◆ Stored items ◆
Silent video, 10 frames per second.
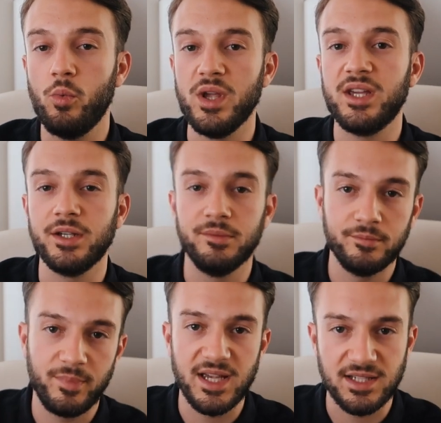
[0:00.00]
we can
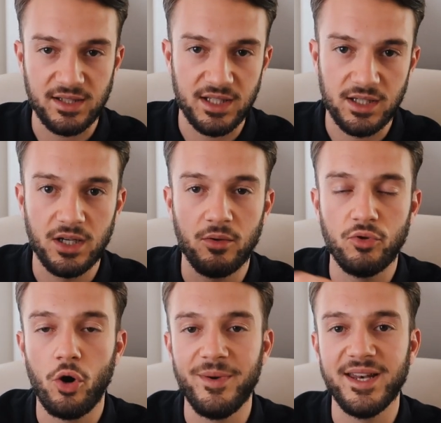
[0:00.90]
basically, you know,
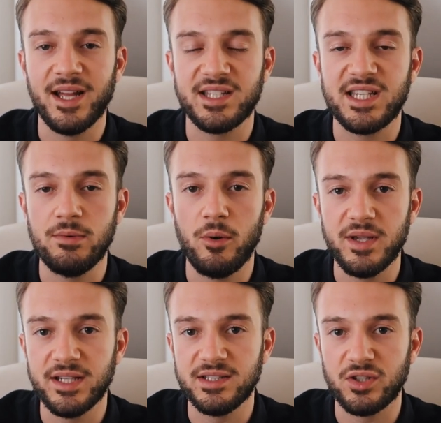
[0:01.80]
come in and see what
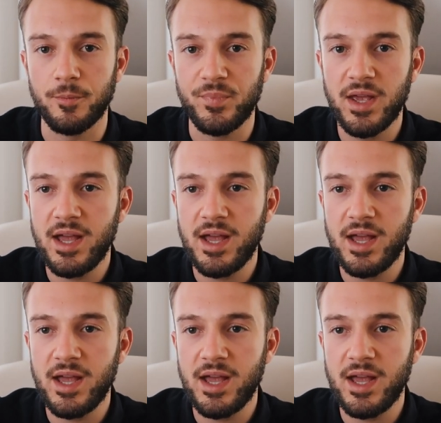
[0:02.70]
we can do.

◆ What the task requires ◆
In your copy, include every record word for word but no pictures.

◆ The completed task ◆
Silent video, 10 frames per second.
[0:00.00]
we can
[0:00.90]
basically, you know,
[0:01.80]
come in and see what
[0:02.70]
we can do.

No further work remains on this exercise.